Speaker
Description
Future high-energy physics (HEP) experiments operate under extreme real-time constraints, where online filtering and trigger decisions increasingly define the ultimate physics reach. Although machine learning is now widely used in online systems, current deployments are almost exclusively limited to inference with offline-trained models. In this contribution, we investigate a complementary and largely unexplored paradigm: real-time learning directly in hardware, upstream of the trigger.
We present a fully digital hardware architecture for neural network training, explicitly designed for continuous operation in high-throughput online environments. Unlike conventional approaches, the architecture targets learning rather than inference, enabling autonomous adaptation to incoming data streams without reliance on pre-trained weights or strong a priori assumptions. This capability is particularly relevant for HEP, where unbiased data-driven learning before triggering offers a path toward improved sensitivity to rare, evolving, or unforeseen event signatures.
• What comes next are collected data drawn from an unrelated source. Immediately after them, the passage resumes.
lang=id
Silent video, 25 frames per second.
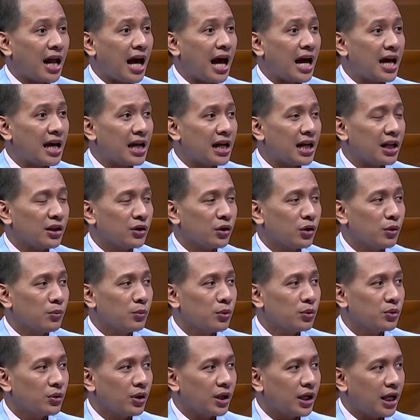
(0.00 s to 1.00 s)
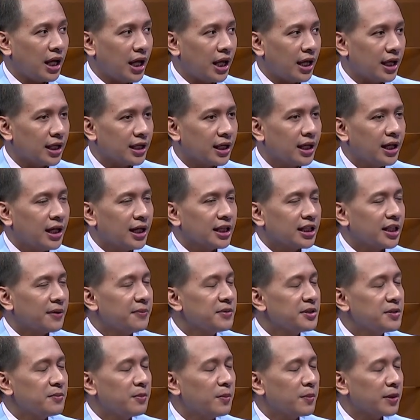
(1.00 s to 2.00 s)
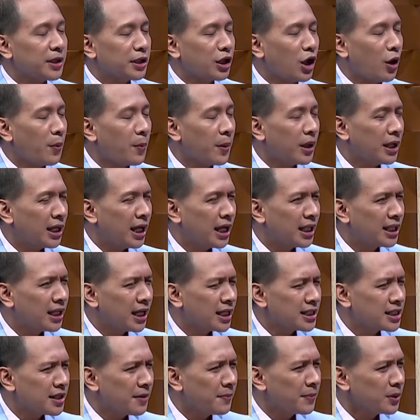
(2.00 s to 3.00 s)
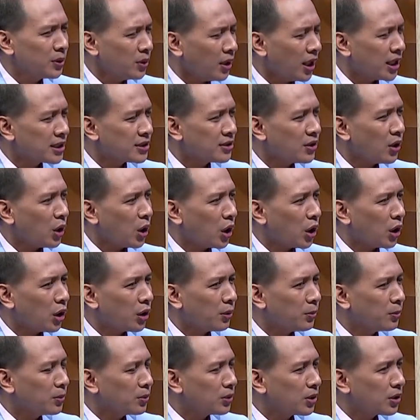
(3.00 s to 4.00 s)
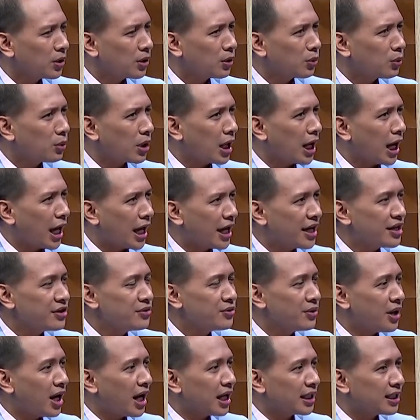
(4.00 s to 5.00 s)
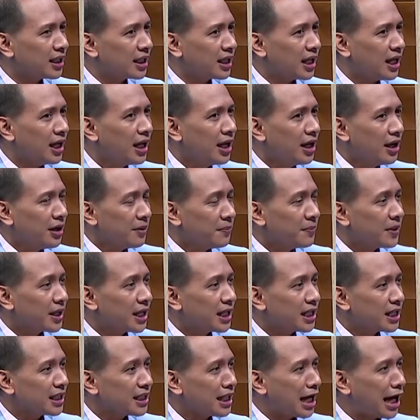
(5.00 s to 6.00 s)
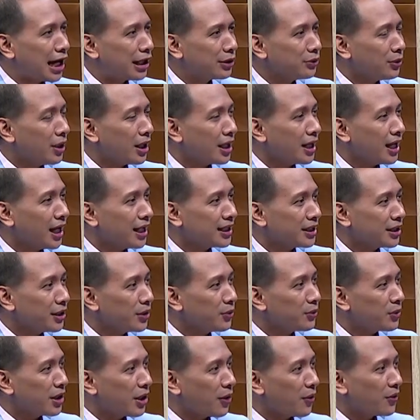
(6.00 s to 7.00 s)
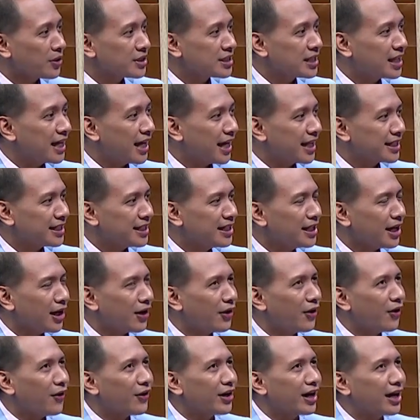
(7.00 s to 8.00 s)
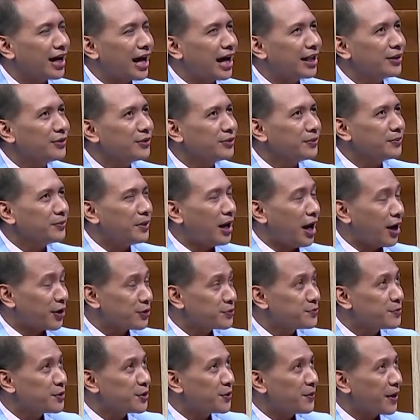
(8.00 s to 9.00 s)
air atau kebutuhan air. Tapi sebelum kita ngomongin dehidrasi, betul nggak sih dok kalau kurang air juga katanya bikin kita ngantuk karena katanya kurang oksigen. Jadi kalau orang ngantuk harus minum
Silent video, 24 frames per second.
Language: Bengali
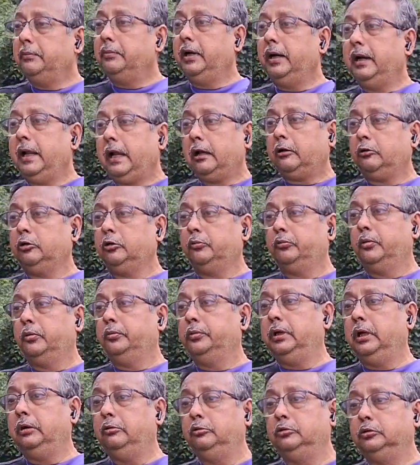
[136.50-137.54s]
আপনার
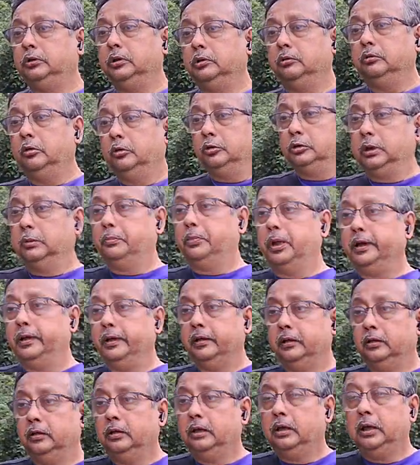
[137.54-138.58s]
অ্যাক্রোফোবিয়া হতে হতে পারে
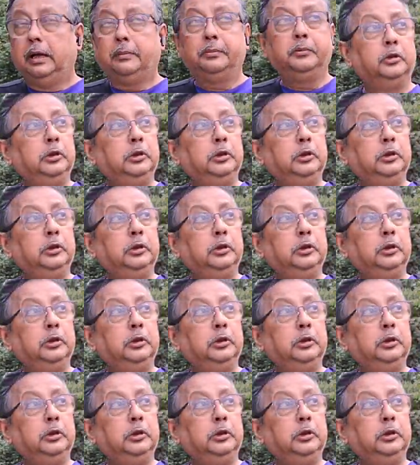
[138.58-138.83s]
আপনি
The complete training system is described, including forward and backward propagation, cost evaluation, parameter updates, and control logic, forming a self-contained learning primitive suitable for integration into online and front-end electronics. A proof-of-principle FPGA implementation validates the design. Crucially, the study provides realistic timing and resource estimates based on full implementation results, establishing concrete bounds on achievable network size, data absorption rate, and scalability on current-generation devices.
Beyond a single demonstrator, an applicability landscape is derived that maps online learning capacity to hardware constraints. This framework enables quantitative assessment of future real-time deployments and motivates a new class of adaptive online systems. Such learning-capable hardware blocks may become an essential component of next-generation trigger and online computing architectures for the HL-LHC and future experiments.